La législation du portage salarial : un cadre juridique en constante évolution

Le portage salarial est une forme d’emploi atypique qui permet à un professionnel indépendant de travailler pour le compte d’une entreprise tout en bénéficiant du statut de salarié. Ce mode de travail, en plein essor, offre des avantages tant pour les entreprises que pour les travailleurs indépendants. Toutefois, il nécessite une régulation juridique adaptée et protectrice pour tous les acteurs concernés.

Le portage salarial : définition et fonctionnement

Le portage salarial est un dispositif qui permet à un professionnel indépendant (appelé « porté ») de bénéficier du statut de salarié tout en exerçant une activité pour le compte d’une entreprise cliente. Le porté est lié par un contrat de travail avec une société de portage, qui se charge de la gestion administrative et financière du contrat, ainsi que du versement des cotisations sociales.

Cette solution présente des avantages pour les deux parties : l’entreprise cliente peut recourir aux compétences d’un expert sans avoir à l’embaucher, tandis que le travailleur indépendant bénéficie de la sécurité sociale et des garanties offertes par le statut de salarié (protection contre le chômage, assurance maladie, retraite…).

L’évolution législative du portage salarial en France

Le cadre juridique du portage salarial a connu plusieurs évolutions ces dernières années en France. La loi du 25 juin 2008 relative à la modernisation du marché du travail a été la première à reconnaître et encadrer cette forme d’emploi, en prévoyant notamment la conclusion d’un accord collectif national étendu entre les organisations syndicales et patronales représentatives.

Le 1er juillet 2013, un accord national interprofessionnel (ANI) a été signé, définissant les conditions de recours au portage salarial et les garanties applicables aux salariés portés. Cet accord a été étendu par arrêté du 24 mai 2016 et est donc applicable à l’ensemble des entreprises du secteur privé non agricole.

La loi du 8 août 2016 relative au travail, à la modernisation du dialogue social et à la sécurisation des parcours professionnels (dite « loi Travail » ou « loi El Khomri ») a également apporté des modifications importantes au régime juridique du portage salarial. Elle a notamment créé un titre spécifique dédié au portage salarial dans le Code du travail (articles L1254-1 à L1254-31).

Les principales dispositions légales encadrant le portage salarial

Le Code du travail fixe les conditions de mise en œuvre du portage salarial, ainsi que les droits et obligations des parties prenantes :

  • La société de portage doit être immatriculée au registre du commerce et des sociétés, et disposer d’une garantie financière pour assurer le paiement des salaires et charges sociales.
  • Le porté doit être âgé d’au moins 16 ans, disposer d’une qualification professionnelle et être libre de tout engagement envers un employeur.
  • Le contrat conclu entre le porté et la société de portage doit être un contrat à durée déterminée (CDD) ou un contrat à durée indéterminée (CDI) avec une période d’essai, et prévoir notamment la rémunération minimale du porté, la couverture sociale et les conditions de rupture du contrat.
  • L’entreprise cliente est tenue de respecter les règles relatives à la santé et sécurité au travail, ainsi que les dispositions conventionnelles applicables aux salariés portés.

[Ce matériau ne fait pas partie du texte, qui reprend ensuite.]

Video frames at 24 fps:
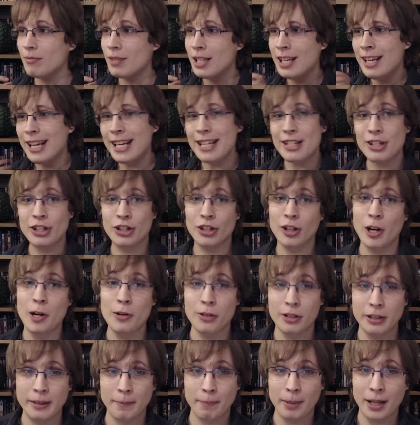It showed
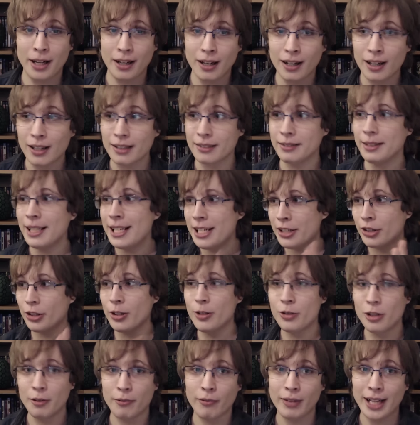you the past. It
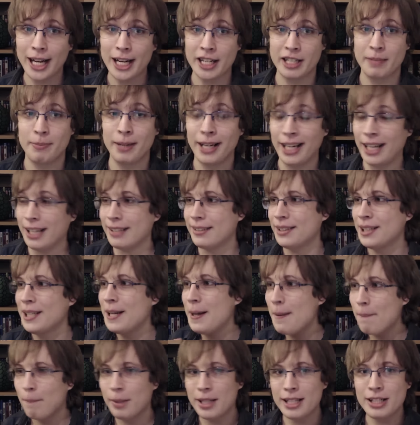showed you flashbacks,
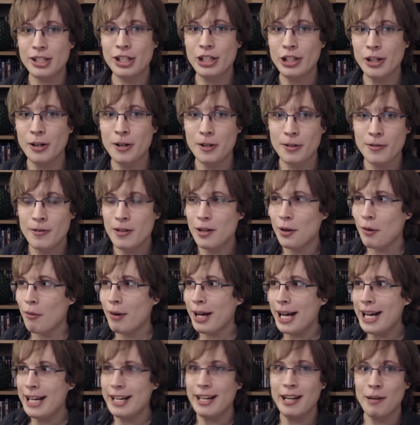but it showed you in a
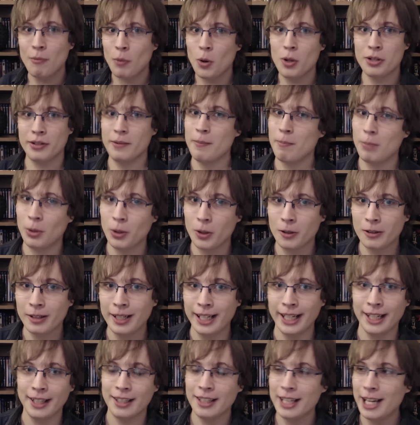way that it wasn't
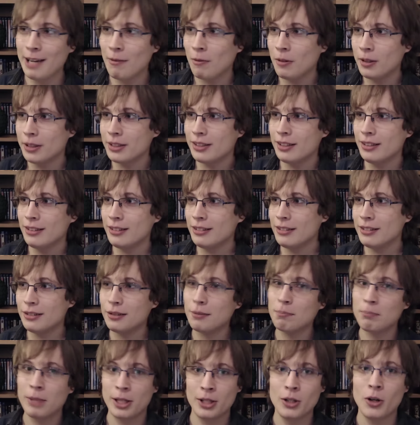boring. It wasn't
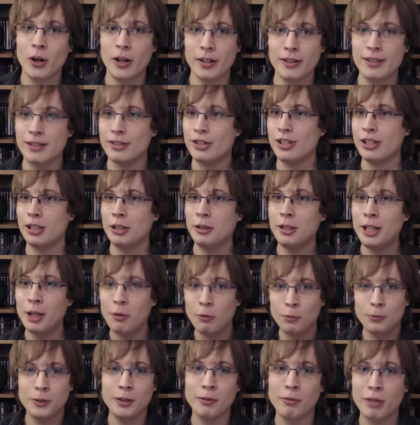monotonous. Just
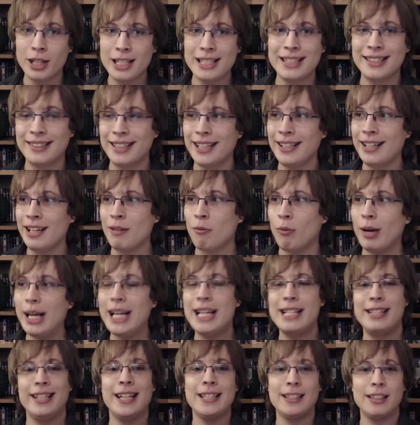you, you weren't sitting there
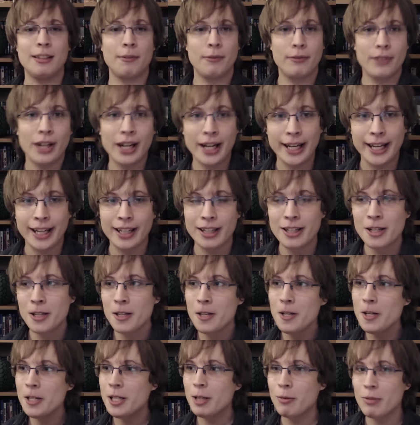waiting to get to the fight.
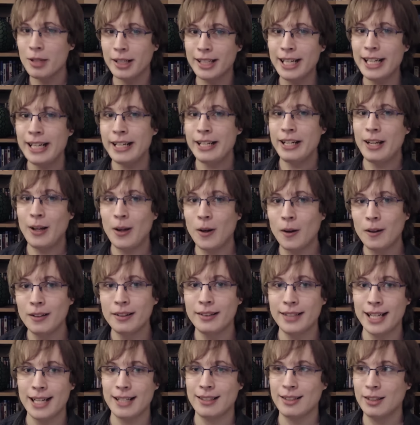You were getting
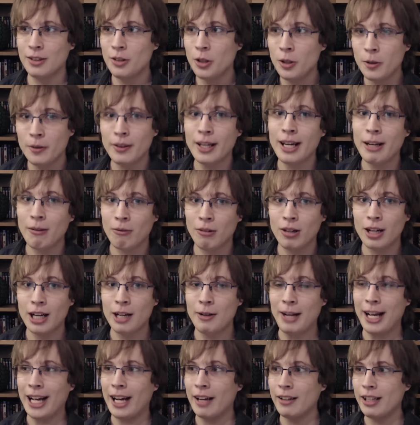context on who they were
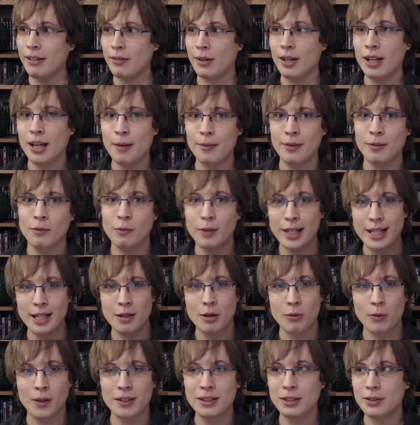and how they've come, and when they were
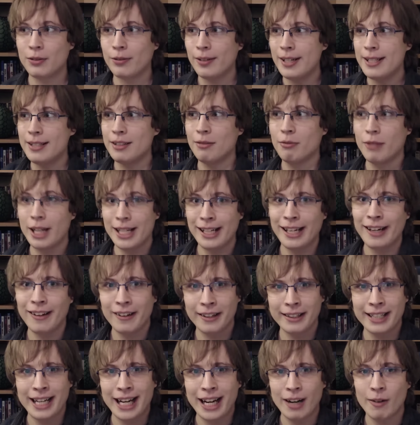once friends and where they are
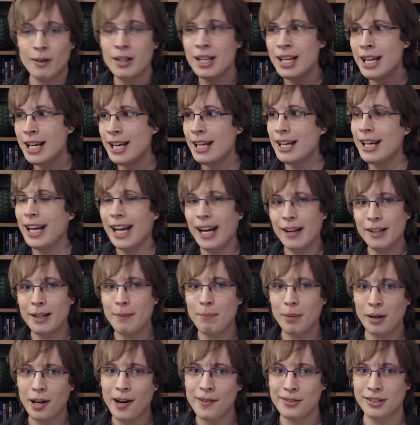now, and how their
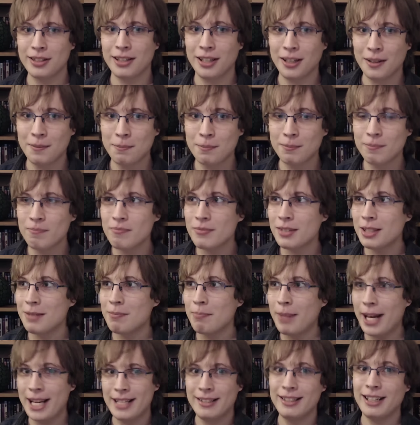paths have come
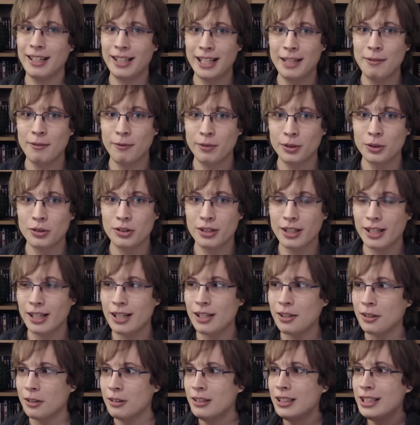basically full
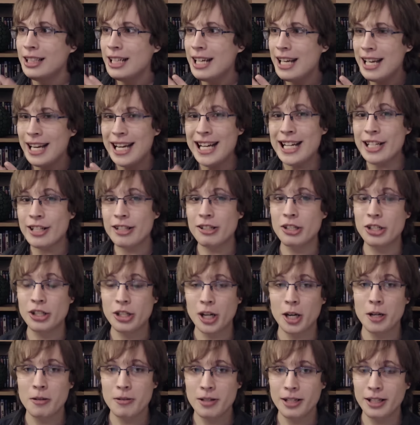circle. It's just
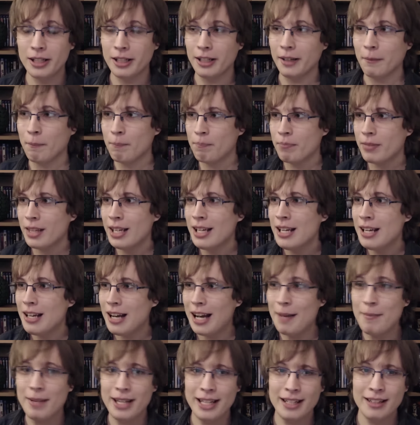showing you
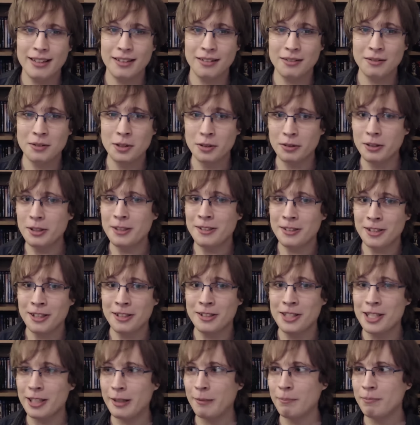I mean, Naruto
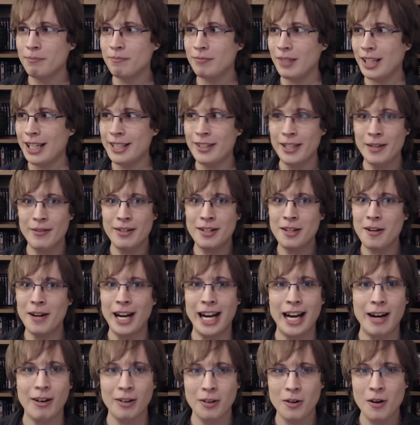took, I don't even know
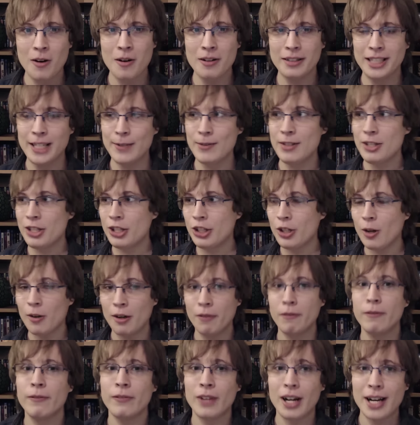how long to even show a
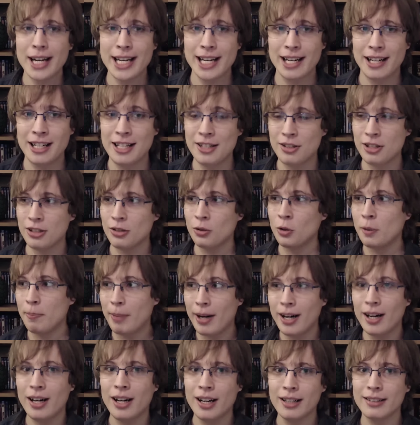fight, and it's just all
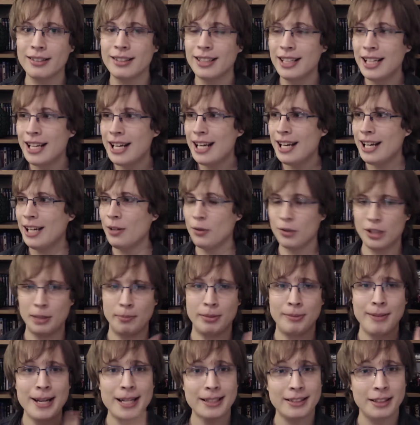past. And also the
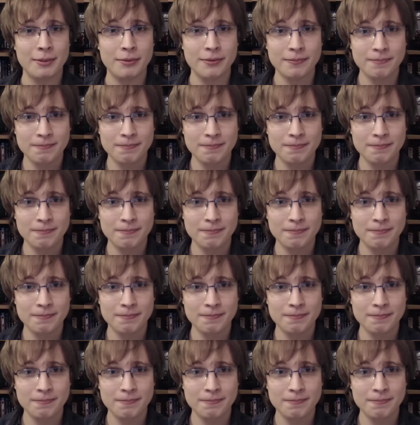perspective.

En outre, la loi Travail a instauré des garanties spécifiques pour les salariés portés :

  • La rémunération minimale du porté ne peut être inférieure à 70 % du plafond mensuel de la sécurité sociale (soit environ 2 370 € brut par mois en 2021).
  • Le porté bénéficie d’un compte personnel de formation, d’un entretien professionnel annuel et d’un bilan de compétences tous les cinq ans.
  • En cas de rupture du contrat de travail, le porté peut bénéficier des allocations chômage sous certaines conditions.

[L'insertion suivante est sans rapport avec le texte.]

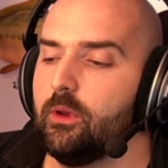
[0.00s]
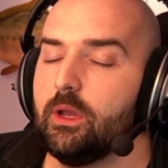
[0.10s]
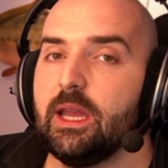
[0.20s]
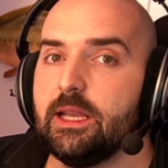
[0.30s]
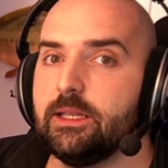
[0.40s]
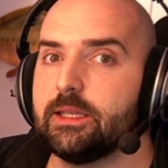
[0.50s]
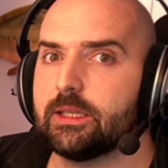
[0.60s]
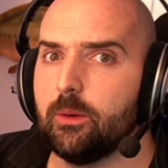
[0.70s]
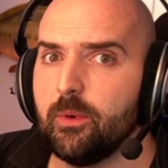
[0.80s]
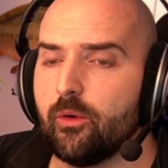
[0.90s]
in
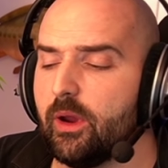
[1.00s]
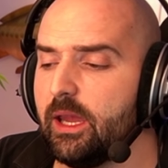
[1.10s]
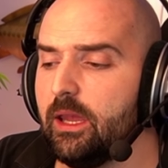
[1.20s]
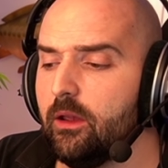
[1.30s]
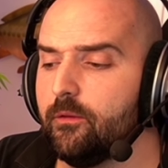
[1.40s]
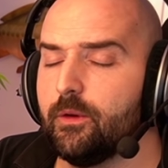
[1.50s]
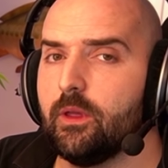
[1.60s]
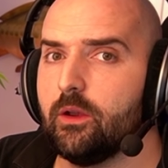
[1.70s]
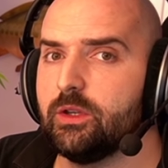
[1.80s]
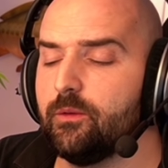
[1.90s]
summary, for
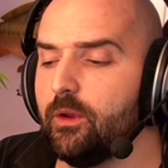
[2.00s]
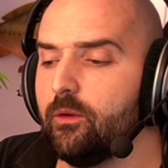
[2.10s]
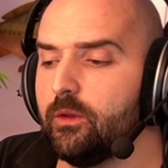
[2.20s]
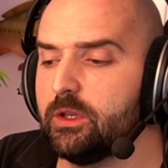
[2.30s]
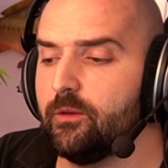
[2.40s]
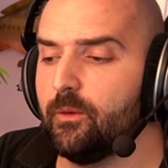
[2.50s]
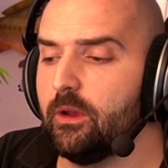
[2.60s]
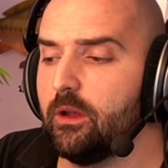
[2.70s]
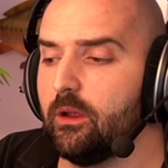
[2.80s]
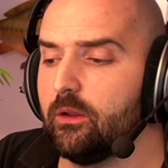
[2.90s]
those of you that
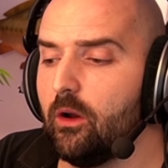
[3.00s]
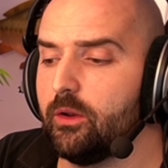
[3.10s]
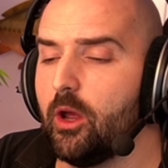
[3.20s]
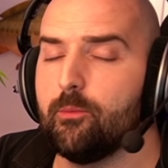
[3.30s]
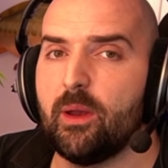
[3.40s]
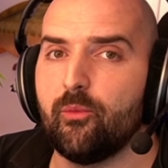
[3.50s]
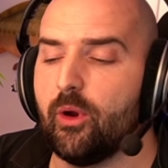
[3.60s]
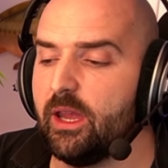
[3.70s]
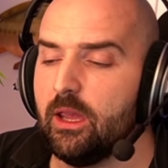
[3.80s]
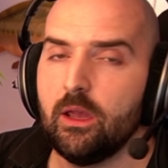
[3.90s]
have got no memory,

Les perspectives d’évolution législative

Afin de mieux encadrer le portage salarial et renforcer la protection des travailleurs indépendants, plusieurs pistes d’évolution législative pourraient être envisagées à l’avenir :

  • Clarifier le cadre juridique applicable aux différentes formes de travail indépendant (auto-entrepreneur, freelance, portage salarial…).
  • Rapprocher les régimes sociaux et fiscaux des travailleurs indépendants et des salariés, pour garantir un traitement équitable entre les différentes catégories de professionnels.
  • Renforcer la responsabilité des entreprises clientes en matière de santé et sécurité au travail, notamment par la mise en place d’une prévention adaptée aux risques spécifiques liés au portage salarial.

Ainsi, la législation du portage salarial est un domaine en constante évolution qui nécessite une attention particulière de la part des acteurs concernés. Il est essentiel de veiller à ce que le cadre juridique offert par le droit du travail soit adapté et protecteur pour toutes les parties prenantes, afin de garantir l’équilibre entre flexibilité et sécurité dans les relations professionnelles.